Tag Archive: Dr. Daniel Fink

The law of unintended consequences strikes again:

U.S. Open Quieted Those Calling for a Roof. Now It Faces a Louder Problem.

Apparently the retractable roof repels rain but at the expense of trapping and reflecting fans’ voices and bouncing the sound to the court.  It’s not a problem for Wimbledon and the Australian Open, both of which added retractable roofs a while ago, because, in part, the Arthur Ashe Stadium holds 9,000 more people than the other two courts.  One must assume that Americans’ tolerance–if not love–of noise is a factor as well.  As the NY Times notes:

At most stadium sporting events, loudness is welcome, or even encouraged. At basketball arenas, football stadiums and baseball parks, video boards frequently implore, “Let’s make some noise!” In tennis, cheering is acceptable after points, but fans are expected to be quiet in the moments leading up to the action and the time during play.

Fan behavior at Ashe Stadium has always been unusual when compared with the three other Grand Slam tournaments — the Australian Open, the French Open and Wimbledon. At the hallowed ground of Centre Court at Wimbledon, talking aloud during a point would probably get fans ejected.

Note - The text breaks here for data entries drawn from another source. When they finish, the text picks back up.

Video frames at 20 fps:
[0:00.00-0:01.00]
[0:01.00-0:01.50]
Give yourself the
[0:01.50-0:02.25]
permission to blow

Given the $150 million cost of the new roof, the folks at the U.S. Open probably would love to find a low-cost solution to this problem.  May we suggest duct tape?  Lots and lots of duct tape.

Thanks to Dr. Daniel Fink for the link.

One simple accommodation to help those with hearing disabilities:

Dr. Daniel Fink, a leading noise activist, responds to New York Times’s article, “Becoming Disabled,” by offering a simple, effective, and no-cost accommodation to assist those with hearing loss, tinnitus, and hyperacusis: turn down the volume of the amplified sound!  As Dr. Fink points out, “[d]isability accommodations benefit everyone, not just those with disabilities.”  Turning down the volume in places of public accommodation will make them more accessible to those with hearing disabilities, provide a quieter environment for everyone present, and could, in fact, protect those not afflicted from joining the ranks of people with hearing injury.

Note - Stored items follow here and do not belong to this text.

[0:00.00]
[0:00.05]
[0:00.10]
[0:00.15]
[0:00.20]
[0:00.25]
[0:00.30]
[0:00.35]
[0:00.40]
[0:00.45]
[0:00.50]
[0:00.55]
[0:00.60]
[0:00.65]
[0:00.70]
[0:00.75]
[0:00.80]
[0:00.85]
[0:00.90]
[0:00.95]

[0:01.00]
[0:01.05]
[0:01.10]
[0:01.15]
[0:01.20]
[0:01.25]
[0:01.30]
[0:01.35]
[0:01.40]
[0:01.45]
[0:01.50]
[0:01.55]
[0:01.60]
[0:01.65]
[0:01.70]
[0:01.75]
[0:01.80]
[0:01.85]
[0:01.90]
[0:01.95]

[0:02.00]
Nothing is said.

Dr. Fink encourages anyone with a hearing disability whose request for accommodation was ignored to file a complaint with the local agency charged with protecting the rights of the disabled.  In New York City residents can file a complaint with the Commission on Human Rights.

 

 

Are we heading towards

an epidemic of man-made deafness?

Pipedown, fresh off of their victory over needless noise when they got Marks & Spencer to agree to turn off piped music in their stores, write about Dr. Daniel Fink’s presentation to the Institute for Noise Control Engineering meeting in Providence, Rhode Island this past June, in which he “discussed the fact that 85 decibels (dBA), widely thought safe for the public, is an ‘industrial strength’ occupational noise exposure standard.”  Dr. Fink found that because very little research has been done on noise and hearing loss in normal life, “the work standard has been thought safe for the general public.”  But, as Dr. Fink discovered, this is almost certainly wrong.

Click the link to learn why the occupational noise exposure standard should not be applied to the general public and to find out what noise exposure standard the U.S. Center for Disease Control and Prevention recommends.

A common lament:

Dyckman’s deafening daily drumbeat: A local resident is sick of the noise.

Ann Votaw writes about New Yorker’s number one complaint: noise.   Trying to understand out how to stop the noise in her neighborhood, she contacted Arline Bronzaft, a leading environmental psychologist who advised five mayors on the consequences of noise pollution, who stated that “[n]o other city in the United States is more aware of intrusive sound than New York.”  Ms. Bronzaft lauded the city’s 311 system, the Department of Environmental Protection, and the police department “for their dedication to the New York City Noise Code,” she acknowledged that 311 was effective at collecting metrics but was unsure of “how the system executes solutions leading to relief.”

New York City’s Noise Code and 311 system are good steps in combating noise pollution, but the focus must shift to enforcing the code and punishing offenders.  Until noise polluters understand that there are consequences for their actions, they will continue to make life hellish for those around them.

Thanks to Daniel Fink, M.D., a noise pollution activist in the Los Angeles area, for the link.  Dr. Fink serves on the board of the American Tinnitus Association and is the interim chair of Quiet Communities’ Health Advisory Council.

The Institute of Medicine to issue report on accessible and affordable hearing health care today

Dr. Daniel Fink, a leading noise pollution activist, writes about why the IOM Report Should Consider Prevention of Hearing Loss and not just treatment after injury.